C sat down next to him. Richie folded the score sheet and slipped it into his back pocket. He tensed his chest muscles under his sky blue muscle shirt to catch C's eye. C's jaws worked furiously, popping her Bazooka, which gave her sugar breath. She wore a hot pink rayon blouse, revealing the tiny puckers in her oversized bra. Richie knew she stuffed Kleenex, but always looked the other way when she sneaked the wads out before he felt her up.

Richie's garrison belt had RG & C in a heart followed by TRUE LOVE WILL NEVER DIE. C carved it in with a nail the night she gave him his first hand job in Big Playground. Richie had really wanted a blowjob because he'd heard some guys say that getting a blowjob was better than getting laid, but C had steadfastly refused. Finally after a few weeks of fighting and head pushing, C agreed to give him one the next night. The following day he took two showers, inspected every inch of his prick, and bathed it in some strong cologne. That night when the big moment came, C tentatively gave it a preliminary lick and almost gagged on the cologne. They dropped the subject after that.

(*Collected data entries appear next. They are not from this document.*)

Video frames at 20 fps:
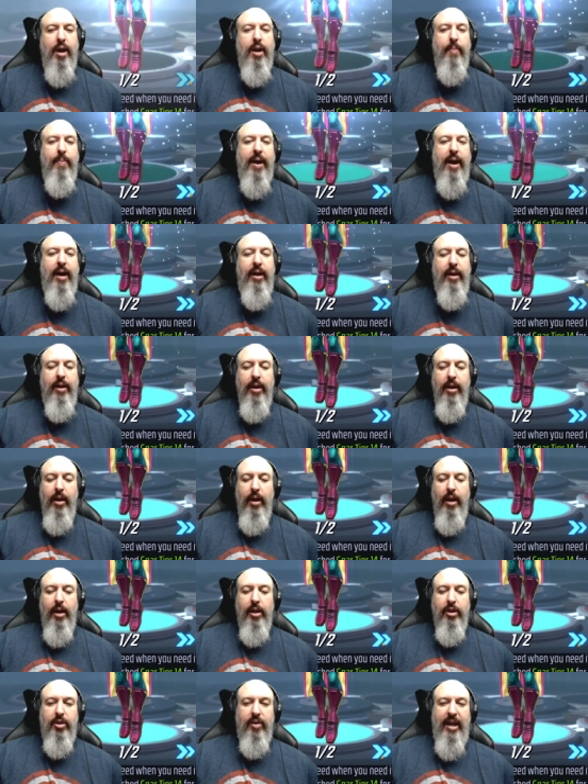about it.
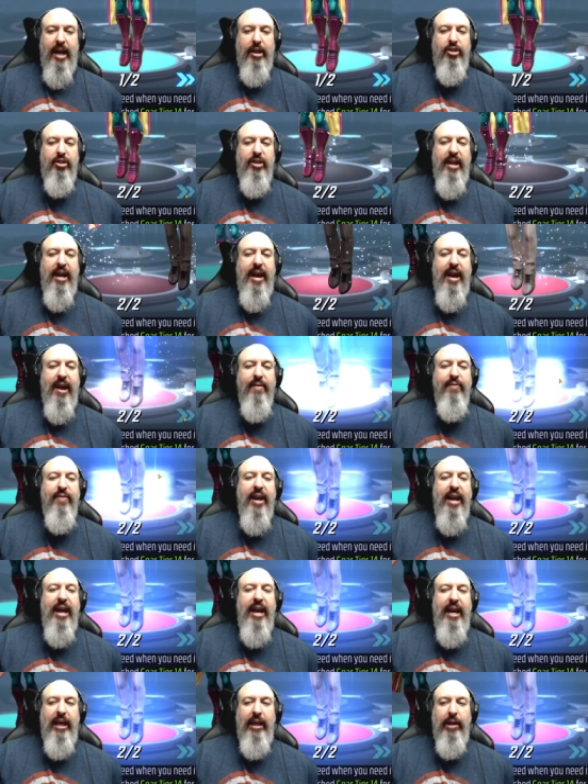So they actually have
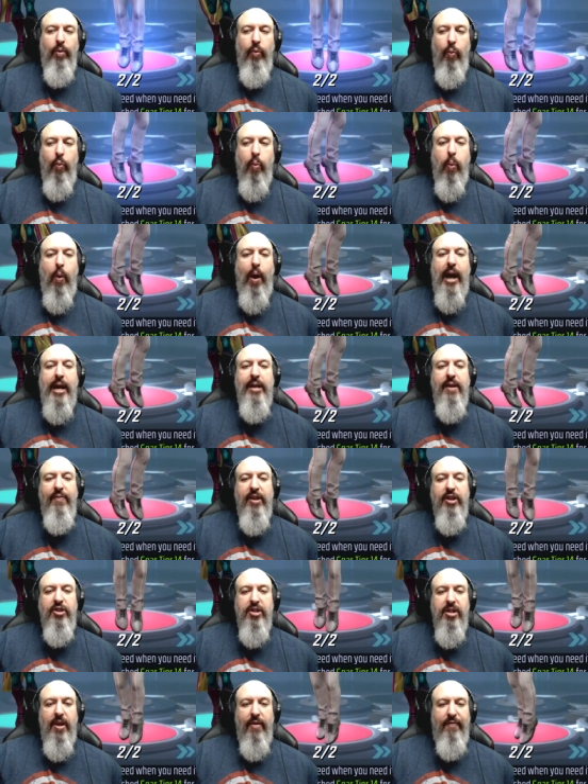a
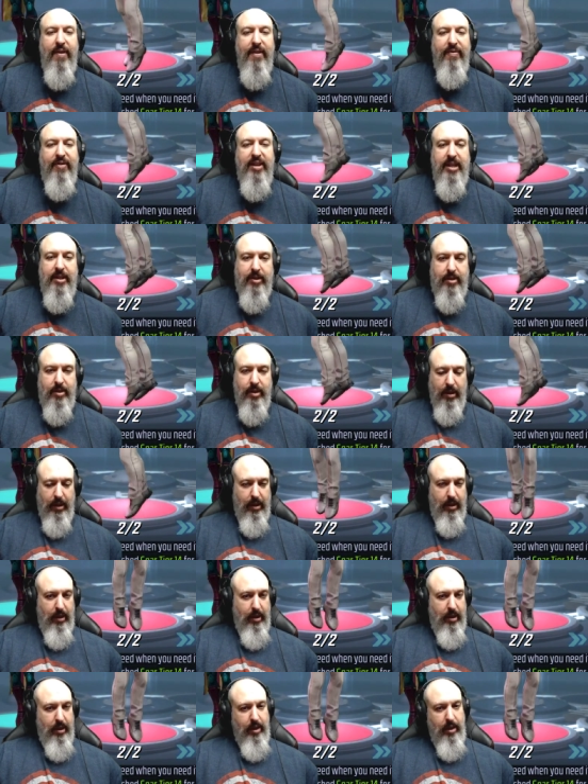WandaVision, the fifties.
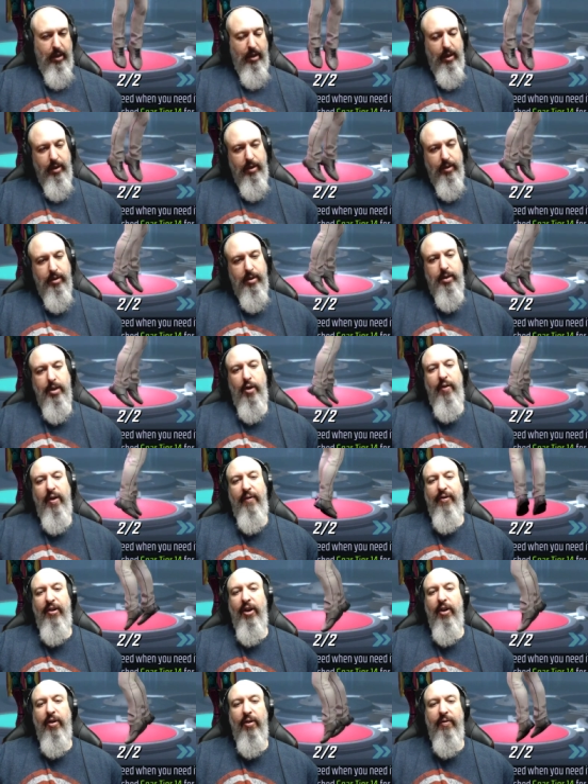So if
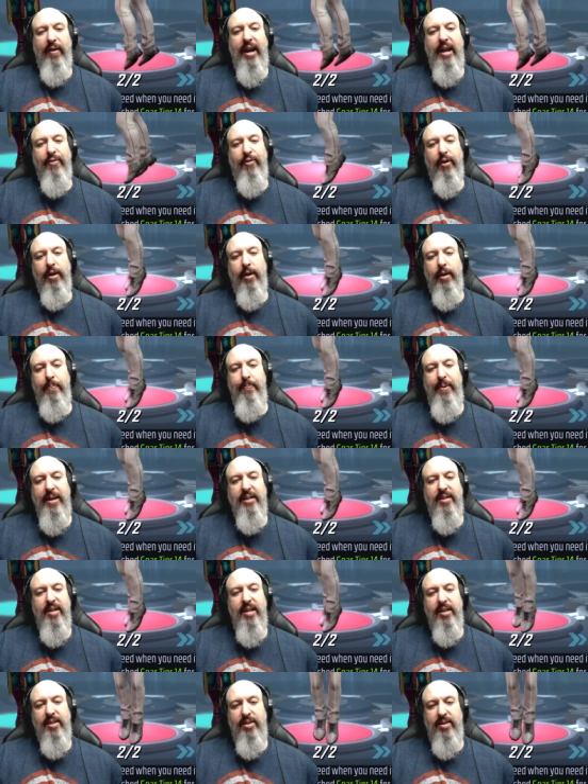you're ready for
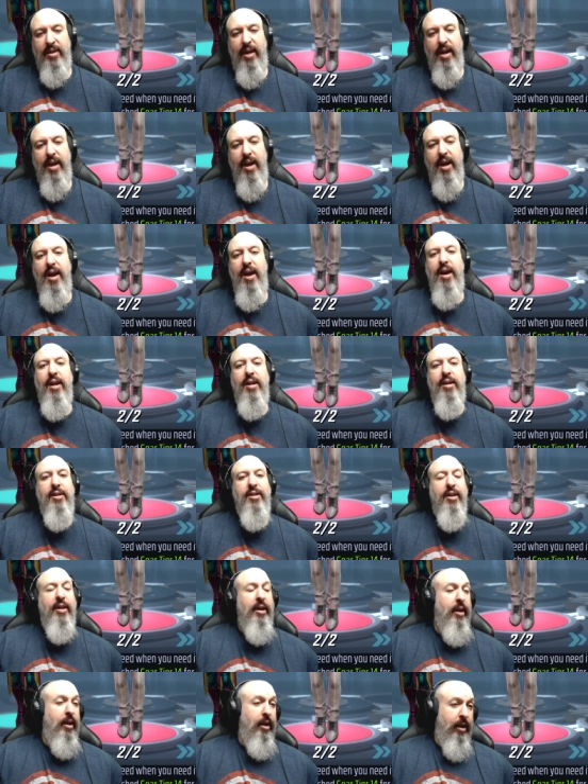business and
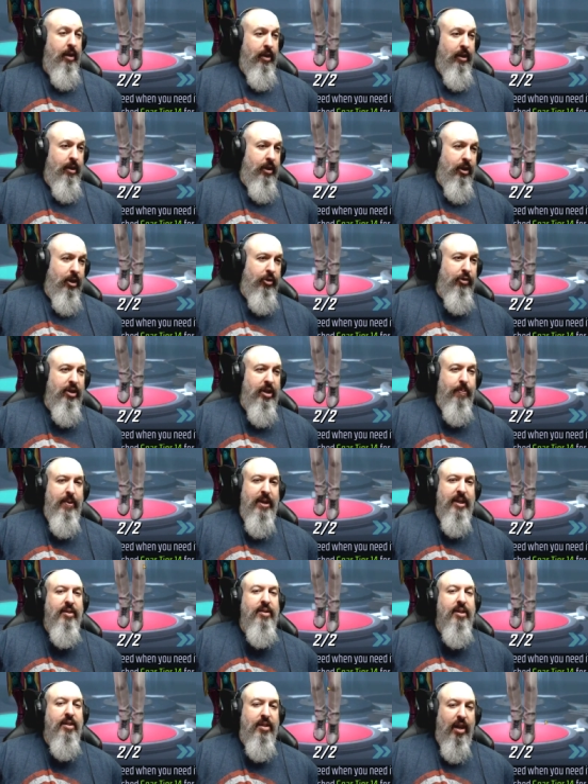you're in the
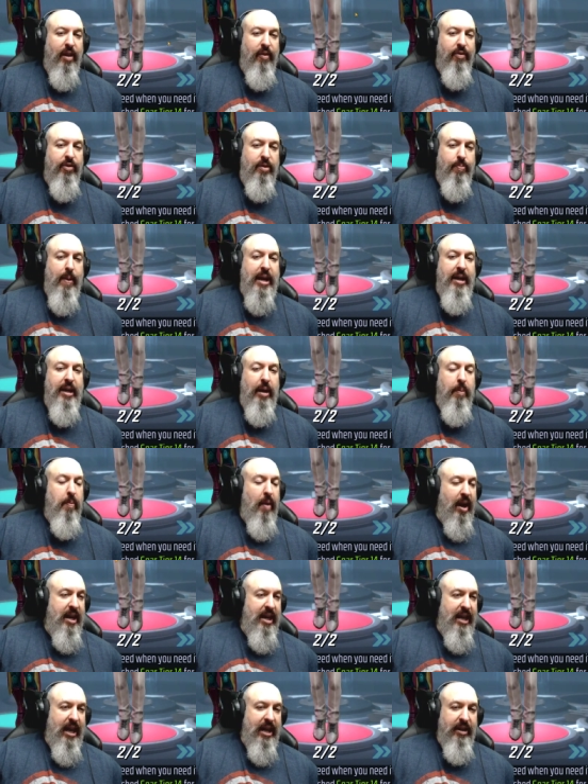business of spending
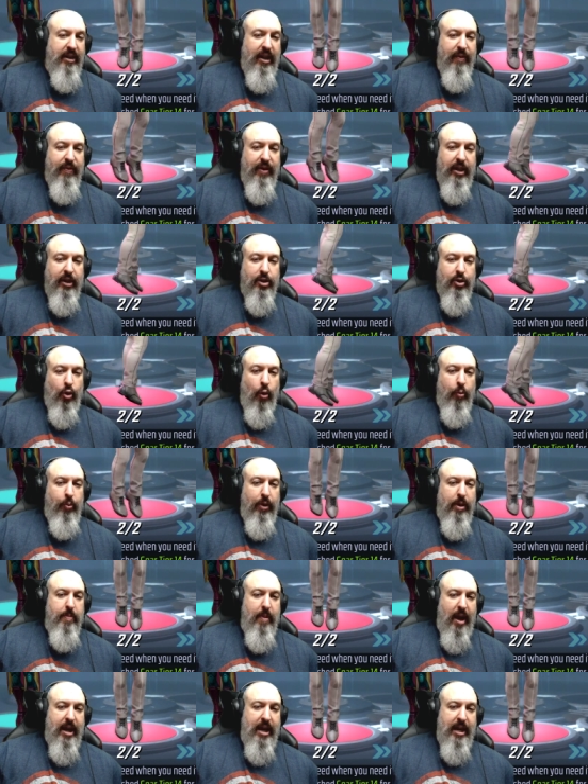money and giving Scopely
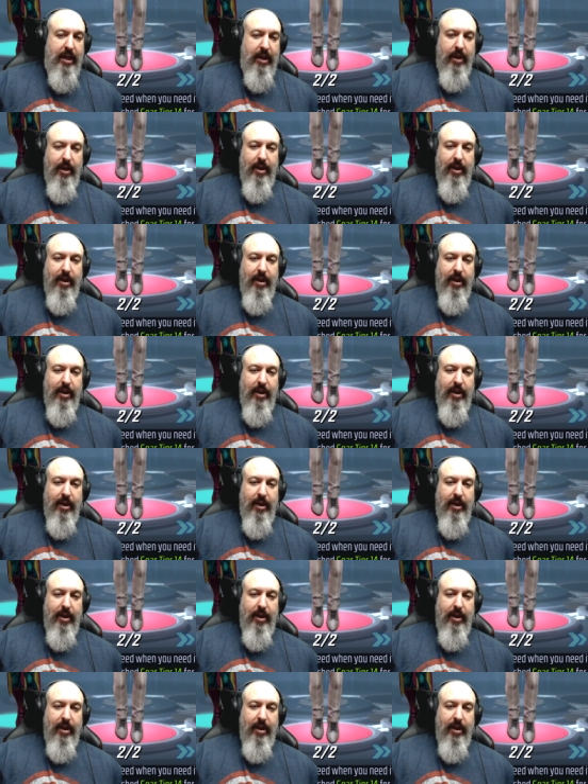money,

C put her leg over Richie's leg and winked. She had on black imitation leather pointy ankle boots. Richie wore roach killers—pointy as a dangerous weapon, curving high over his ankle and low over his heel.

"Whatcha doin' tonight?"

"I gotta go to Fordham."

"How come?"

"I gotta see somebody."

"Can I come?"

"No."

"You seein' a girl?" Her eyes promised violence.

"No, I ain't seein' a girl," he mimicked. "I gotta see this guy"

"About what?"

"About a job."

"Bullshit."

"Bullshit yourself, I ain't kiddin'."

"I need help wit' my homework."

"Whatcha got?"

"Math and social."

"I'll come over about eight."

"Seeya then." She ruffled his hair and walked off.

The sunlight turned to a neutral gray. Six-thirty. Dinnertime. Big Playground was deserted except for the parky in his olive uniform collecting basketballs and spongy red kickballs. Richie Gennaro walked through the housing project to his own building.

 

His father was already home—which meant Richie was late. He washed quickly and sat down. His mother sliced a cantaloupe in fours and sat down with them.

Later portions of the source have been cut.